> REQUIRED ACTION
Select the lines below containing the word "Verbatim".

> DATASET CONTENT
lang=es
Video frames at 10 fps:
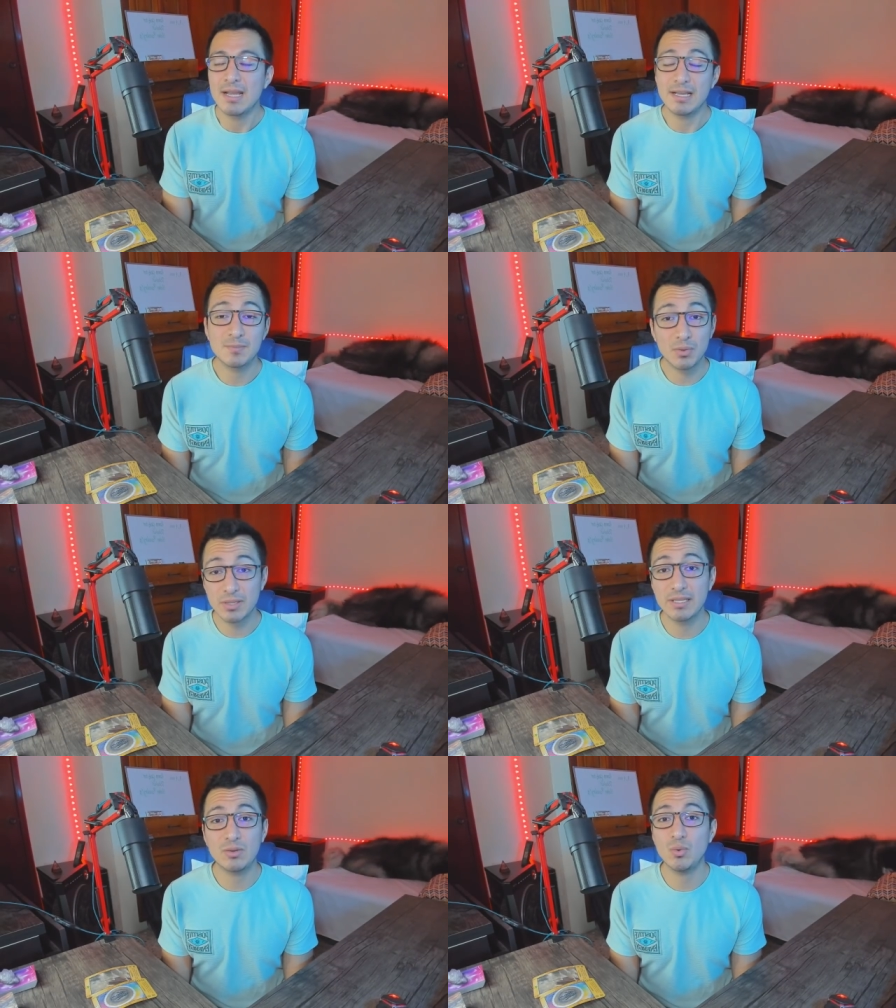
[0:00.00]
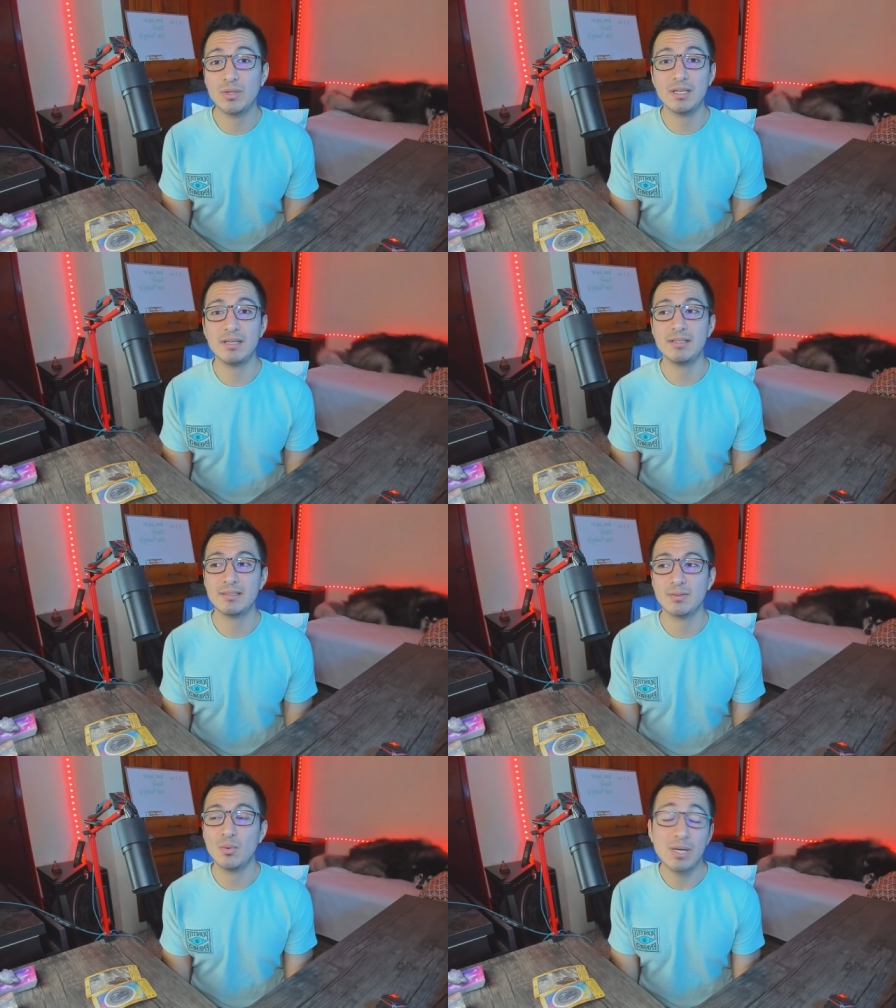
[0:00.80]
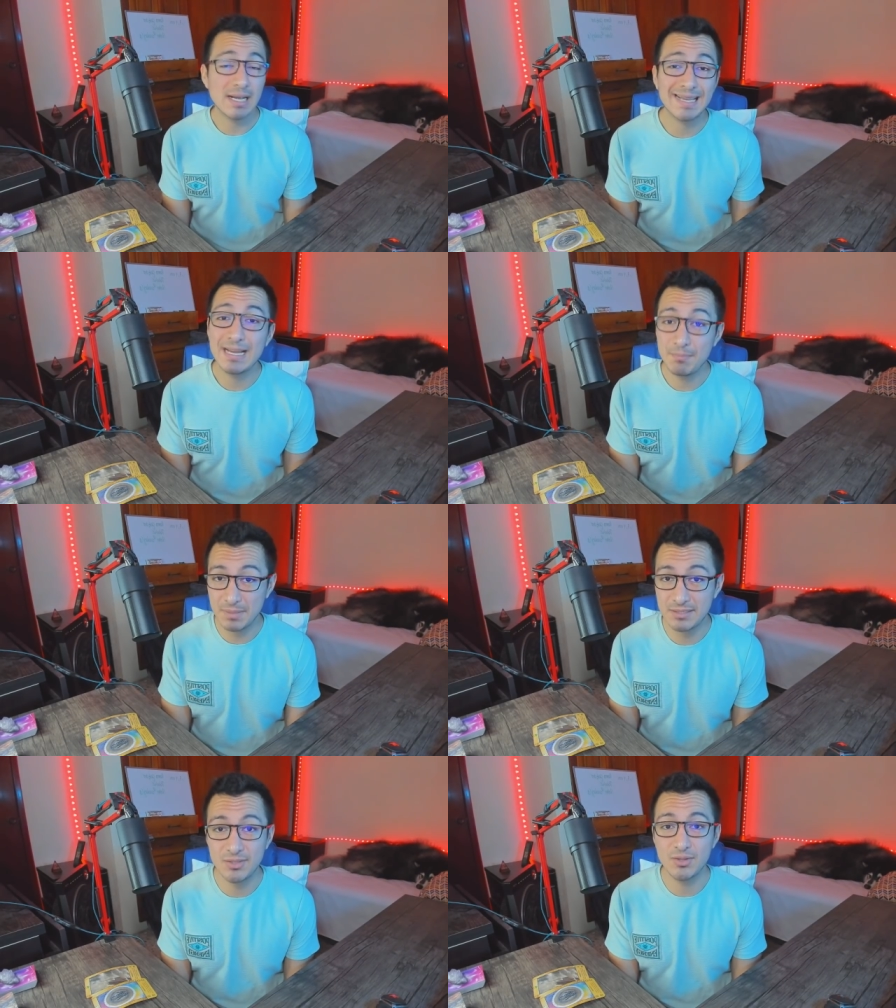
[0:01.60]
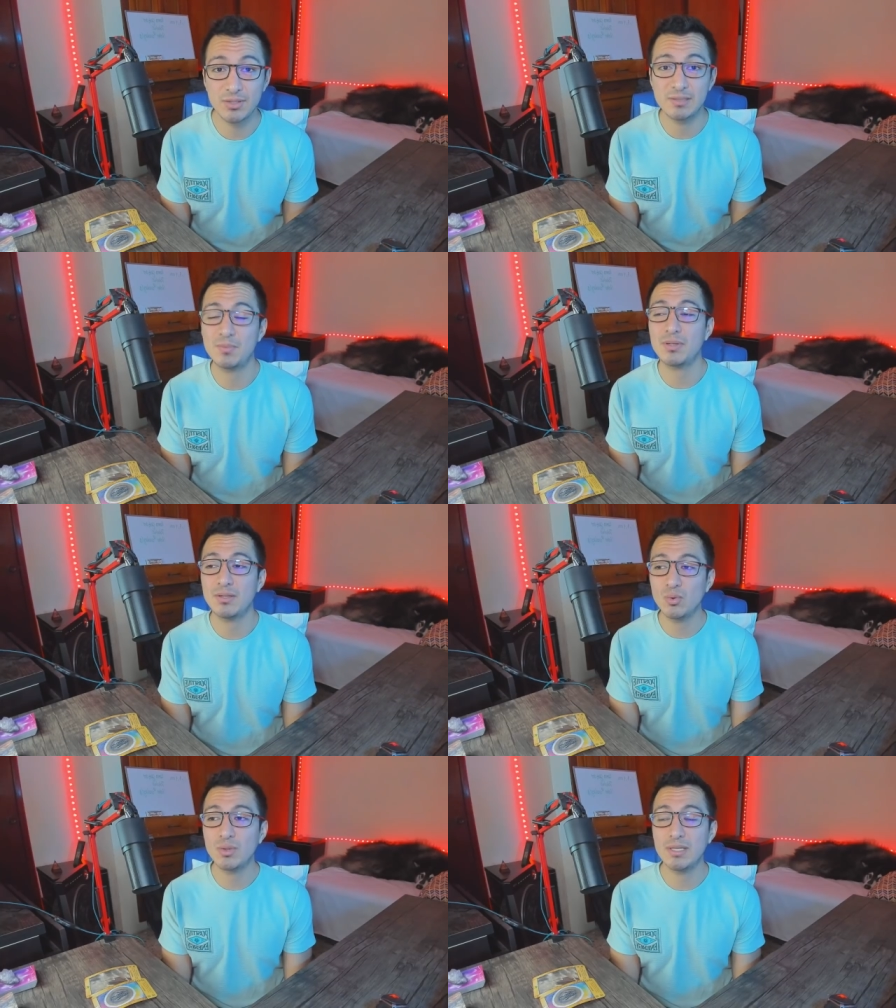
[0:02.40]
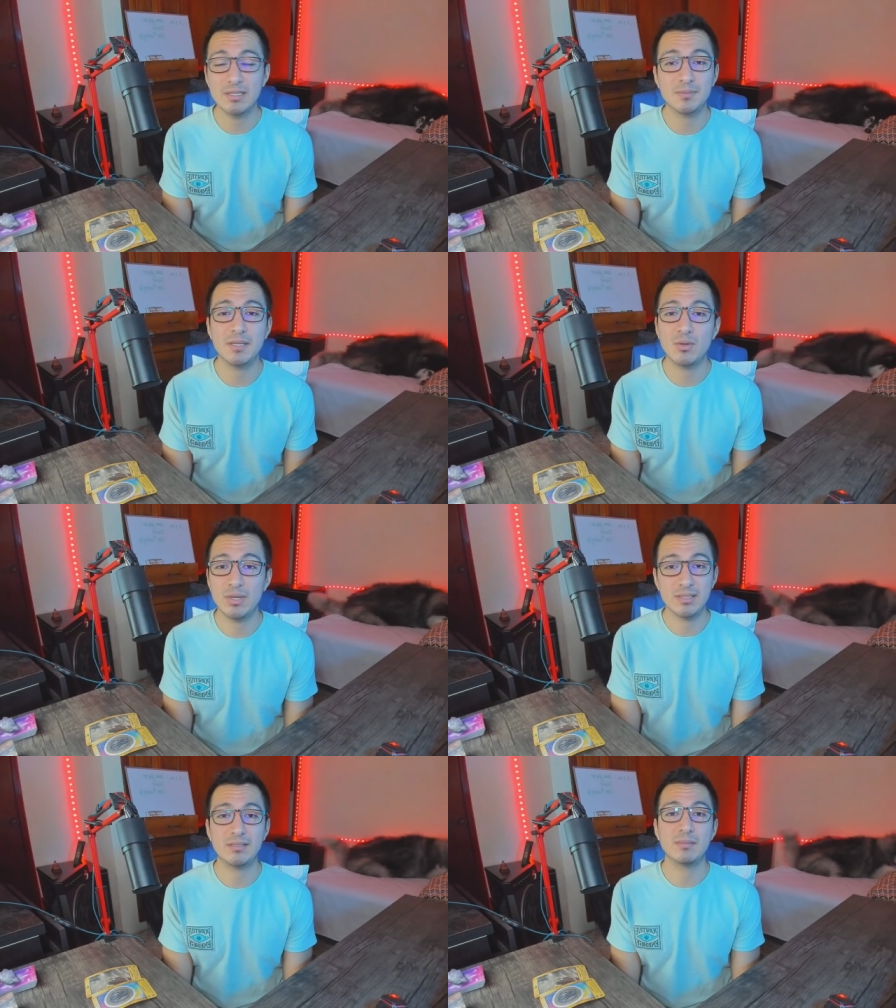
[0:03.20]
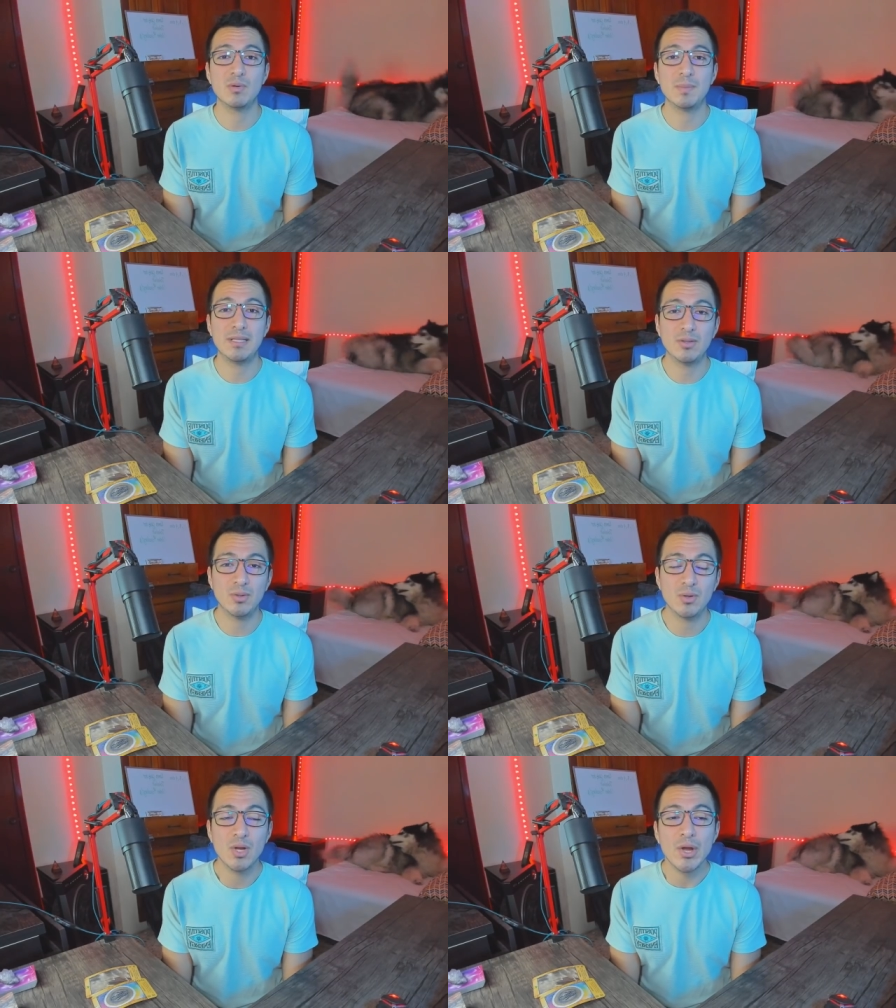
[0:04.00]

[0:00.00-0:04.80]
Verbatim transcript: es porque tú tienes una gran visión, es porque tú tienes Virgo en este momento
---
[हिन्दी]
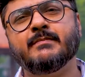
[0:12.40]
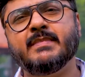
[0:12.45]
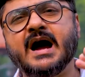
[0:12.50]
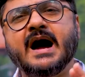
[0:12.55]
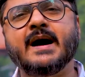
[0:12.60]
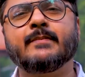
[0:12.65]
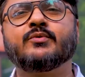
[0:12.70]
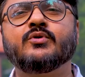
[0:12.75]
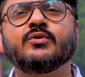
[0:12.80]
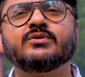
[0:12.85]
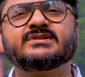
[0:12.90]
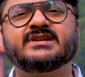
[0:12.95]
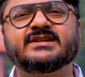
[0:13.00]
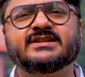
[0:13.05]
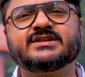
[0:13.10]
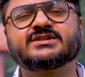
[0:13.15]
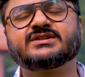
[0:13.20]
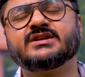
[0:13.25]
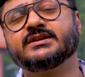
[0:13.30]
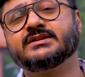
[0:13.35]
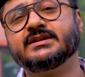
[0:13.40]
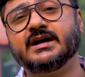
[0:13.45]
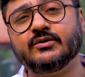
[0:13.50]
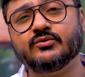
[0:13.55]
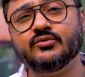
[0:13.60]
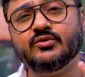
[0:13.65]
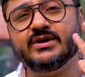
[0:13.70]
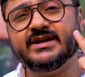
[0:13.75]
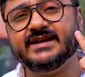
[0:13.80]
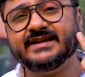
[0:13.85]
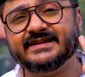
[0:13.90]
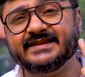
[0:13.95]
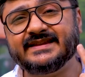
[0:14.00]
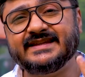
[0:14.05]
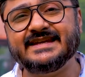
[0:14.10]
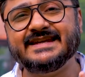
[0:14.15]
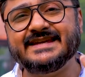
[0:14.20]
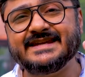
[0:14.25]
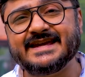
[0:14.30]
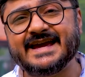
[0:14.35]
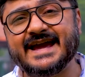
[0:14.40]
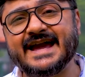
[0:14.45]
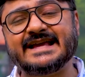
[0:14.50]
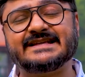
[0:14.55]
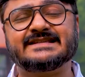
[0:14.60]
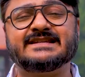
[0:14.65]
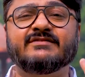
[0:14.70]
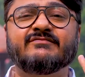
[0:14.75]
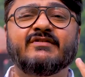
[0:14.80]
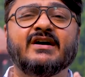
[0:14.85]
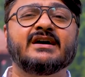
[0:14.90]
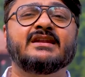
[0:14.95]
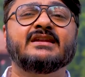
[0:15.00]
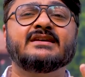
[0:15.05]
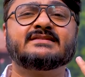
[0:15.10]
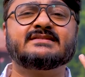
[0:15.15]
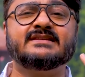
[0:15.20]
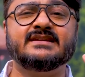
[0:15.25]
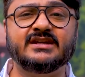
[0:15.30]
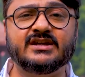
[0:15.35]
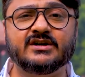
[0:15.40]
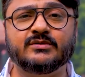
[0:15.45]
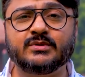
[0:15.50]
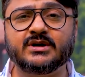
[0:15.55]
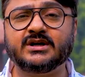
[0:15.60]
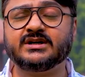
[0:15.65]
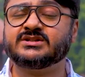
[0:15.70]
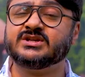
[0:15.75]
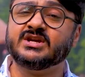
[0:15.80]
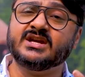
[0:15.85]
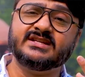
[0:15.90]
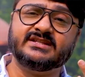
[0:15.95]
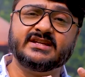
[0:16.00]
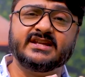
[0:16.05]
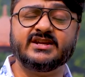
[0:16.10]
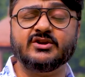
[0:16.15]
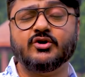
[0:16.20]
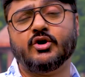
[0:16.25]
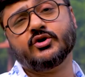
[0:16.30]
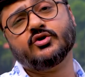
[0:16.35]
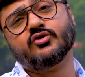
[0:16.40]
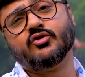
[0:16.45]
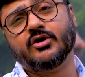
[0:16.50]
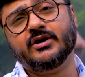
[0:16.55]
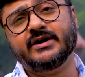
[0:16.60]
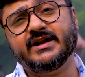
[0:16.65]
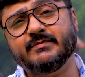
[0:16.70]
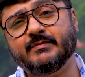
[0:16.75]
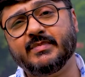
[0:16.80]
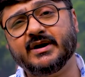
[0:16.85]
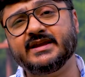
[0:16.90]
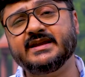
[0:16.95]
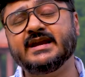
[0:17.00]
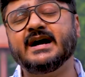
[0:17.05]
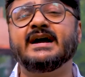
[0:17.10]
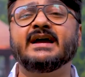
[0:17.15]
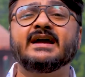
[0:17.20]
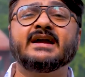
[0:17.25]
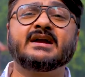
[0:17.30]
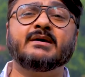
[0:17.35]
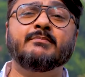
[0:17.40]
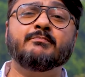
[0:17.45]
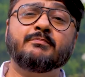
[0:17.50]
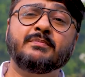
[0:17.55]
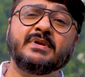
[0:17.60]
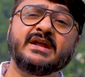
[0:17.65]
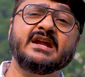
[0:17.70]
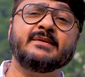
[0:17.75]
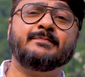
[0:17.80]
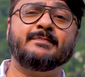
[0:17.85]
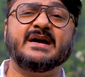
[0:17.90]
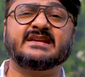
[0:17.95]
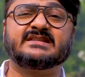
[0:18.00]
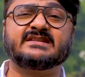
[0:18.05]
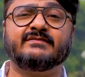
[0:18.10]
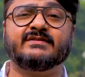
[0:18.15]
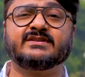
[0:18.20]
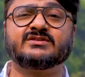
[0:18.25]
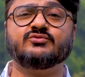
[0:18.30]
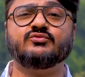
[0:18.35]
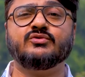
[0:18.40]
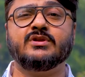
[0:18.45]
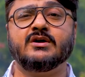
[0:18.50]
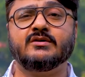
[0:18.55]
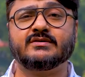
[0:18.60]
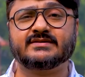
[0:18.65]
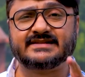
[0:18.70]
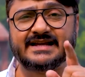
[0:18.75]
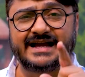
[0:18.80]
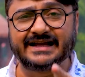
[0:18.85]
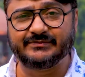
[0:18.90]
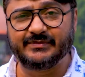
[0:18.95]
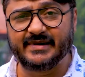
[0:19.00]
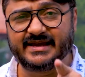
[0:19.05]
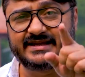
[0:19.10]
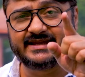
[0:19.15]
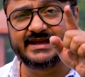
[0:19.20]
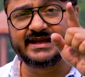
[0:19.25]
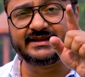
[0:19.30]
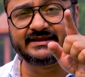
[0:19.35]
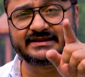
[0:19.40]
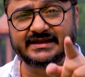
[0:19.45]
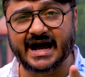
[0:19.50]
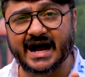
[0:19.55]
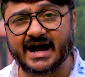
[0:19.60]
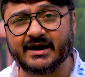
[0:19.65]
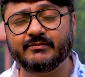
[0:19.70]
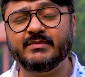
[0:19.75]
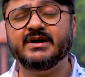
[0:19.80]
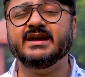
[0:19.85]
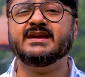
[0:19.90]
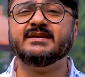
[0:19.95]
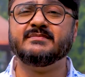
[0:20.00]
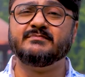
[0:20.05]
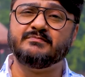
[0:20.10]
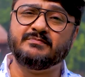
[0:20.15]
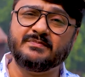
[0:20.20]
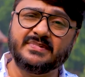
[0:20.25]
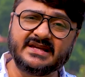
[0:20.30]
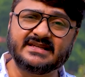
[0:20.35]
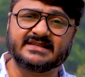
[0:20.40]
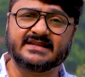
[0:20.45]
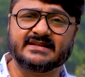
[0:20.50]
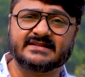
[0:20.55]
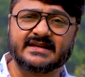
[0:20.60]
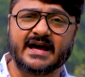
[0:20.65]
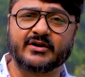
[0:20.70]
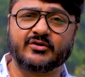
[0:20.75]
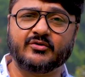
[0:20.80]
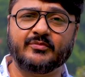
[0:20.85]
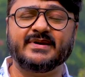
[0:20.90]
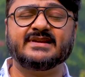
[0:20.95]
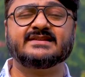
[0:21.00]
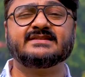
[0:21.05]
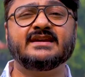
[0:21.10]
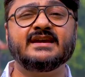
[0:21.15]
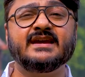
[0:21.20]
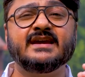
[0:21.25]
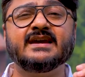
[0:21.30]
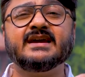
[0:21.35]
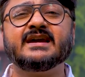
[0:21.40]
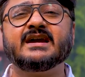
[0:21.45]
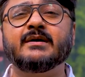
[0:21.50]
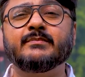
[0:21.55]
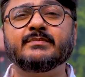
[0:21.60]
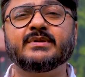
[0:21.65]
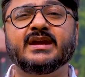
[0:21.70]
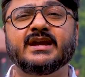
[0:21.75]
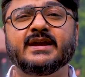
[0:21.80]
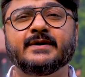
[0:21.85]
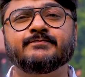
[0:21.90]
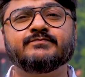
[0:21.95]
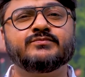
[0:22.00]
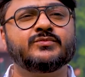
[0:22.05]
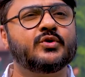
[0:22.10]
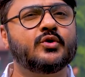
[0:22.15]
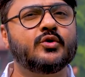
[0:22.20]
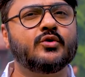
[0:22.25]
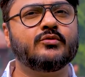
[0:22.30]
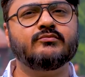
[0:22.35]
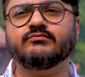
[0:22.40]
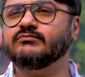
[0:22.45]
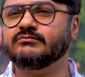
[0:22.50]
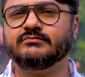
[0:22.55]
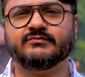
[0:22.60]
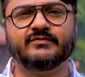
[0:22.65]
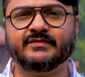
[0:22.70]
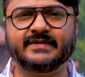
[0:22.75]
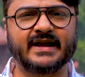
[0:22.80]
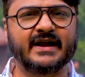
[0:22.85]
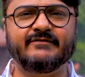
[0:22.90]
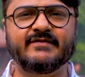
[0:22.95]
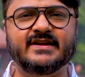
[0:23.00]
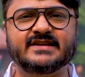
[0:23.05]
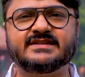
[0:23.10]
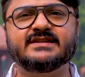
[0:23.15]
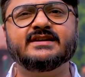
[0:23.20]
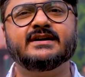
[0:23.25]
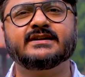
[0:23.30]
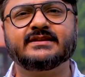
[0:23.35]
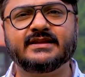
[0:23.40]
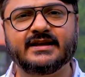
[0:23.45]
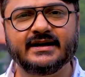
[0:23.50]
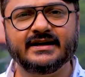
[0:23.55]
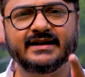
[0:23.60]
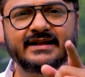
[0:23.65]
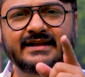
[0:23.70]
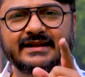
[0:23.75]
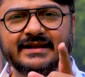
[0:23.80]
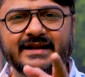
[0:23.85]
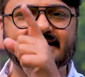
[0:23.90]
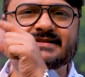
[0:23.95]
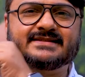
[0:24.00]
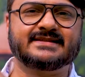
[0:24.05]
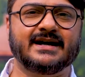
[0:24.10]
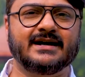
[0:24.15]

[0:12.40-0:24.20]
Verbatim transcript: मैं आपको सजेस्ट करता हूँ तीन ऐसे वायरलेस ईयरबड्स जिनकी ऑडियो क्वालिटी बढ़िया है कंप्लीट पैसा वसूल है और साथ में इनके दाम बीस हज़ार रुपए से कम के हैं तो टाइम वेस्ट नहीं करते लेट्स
...
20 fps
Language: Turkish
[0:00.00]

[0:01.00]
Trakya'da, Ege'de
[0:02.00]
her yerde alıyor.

> RESULT FOR THIS EXERCISE
Verbatim transcript: es porque tú tienes una gran visión, es porque tú tienes Virgo en este momento
Verbatim transcript: मैं आपको सजेस्ट करता हूँ तीन ऐसे वायरलेस ईयरबड्स जिनकी ऑडियो क्वालिटी बढ़िया है कंप्लीट पैसा वसूल है और साथ में इनके दाम बीस हज़ार रुपए से कम के हैं तो टाइम वेस्ट नहीं करते लेट्स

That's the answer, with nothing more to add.